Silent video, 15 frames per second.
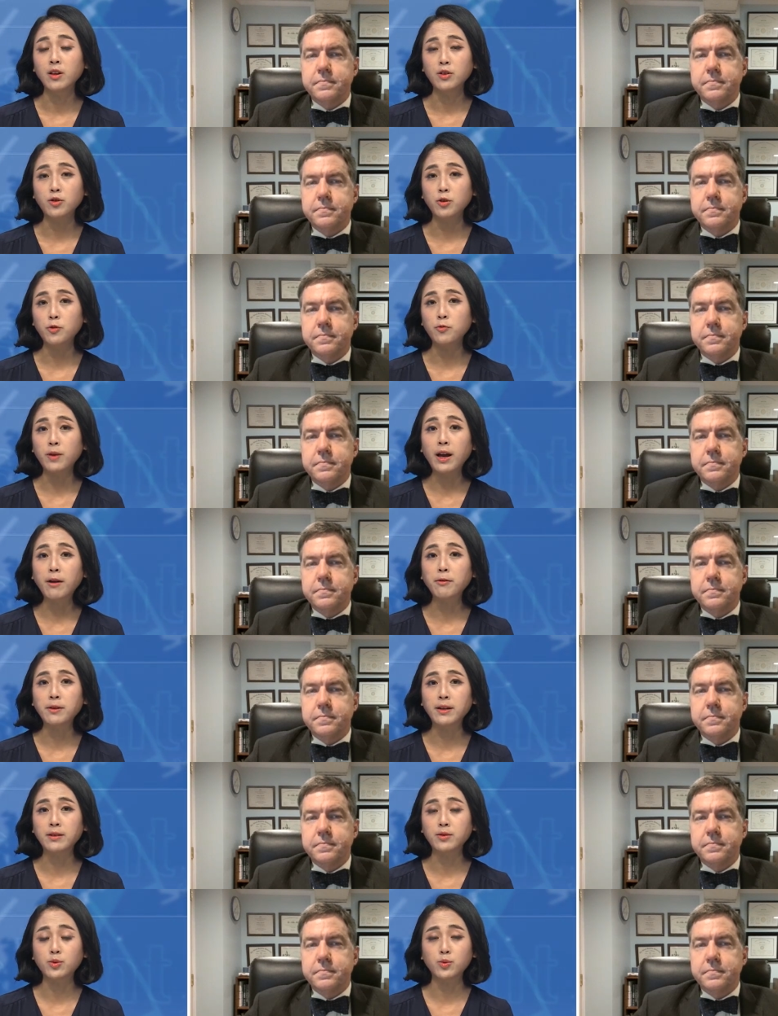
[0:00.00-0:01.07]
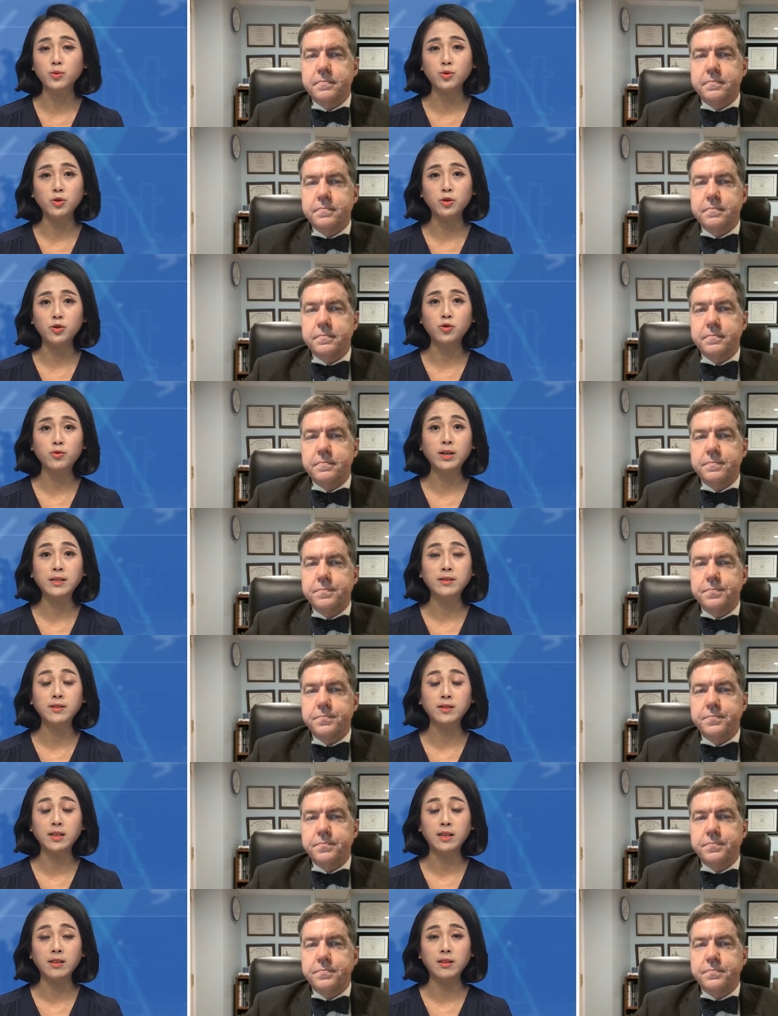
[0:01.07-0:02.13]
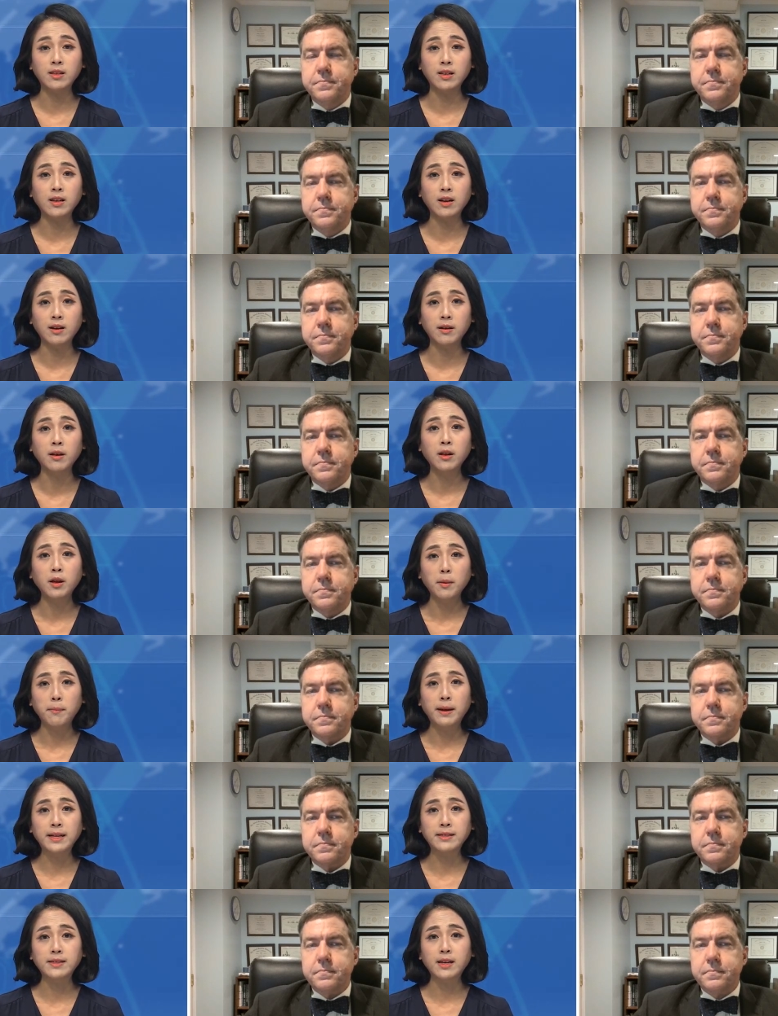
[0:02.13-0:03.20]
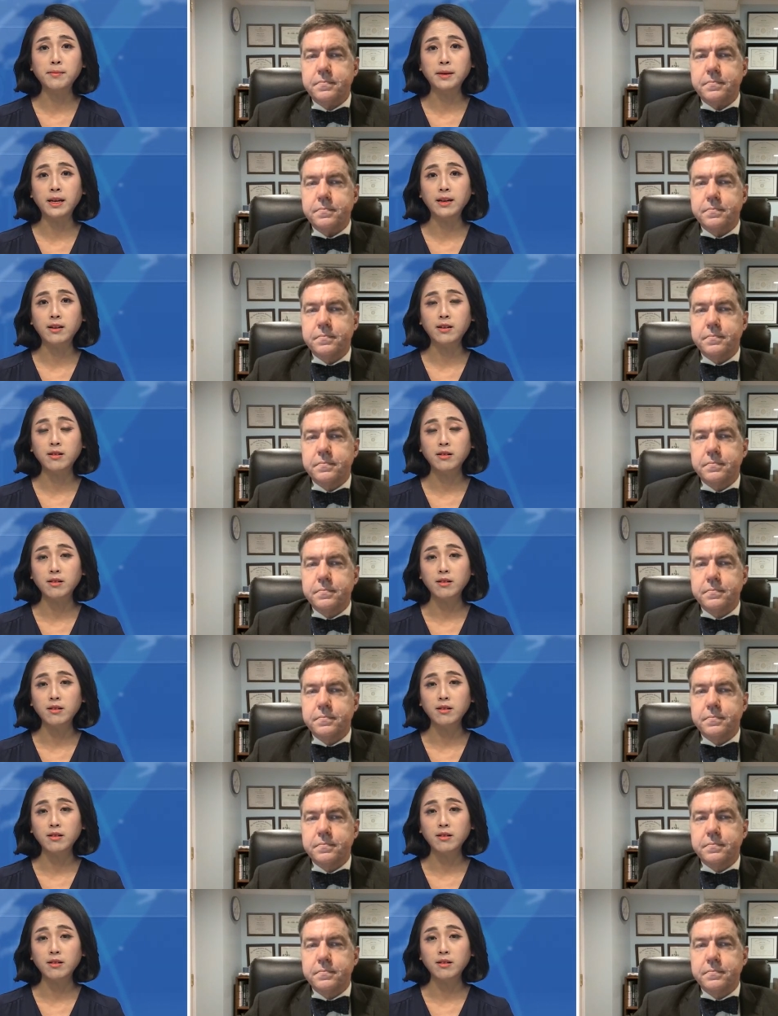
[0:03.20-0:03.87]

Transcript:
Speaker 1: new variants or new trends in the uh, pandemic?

+++

What is required: Leave out the pictures and give the rest of the records again exactly.

Response area:
Silent video, 15 frames per second.
[0:00.00-0:01.07]
[0:01.07-0:02.13]
[0:02.13-0:03.20]
[0:03.20-0:03.87]

Transcript:
Speaker 1: new variants or new trends in the uh, pandemic?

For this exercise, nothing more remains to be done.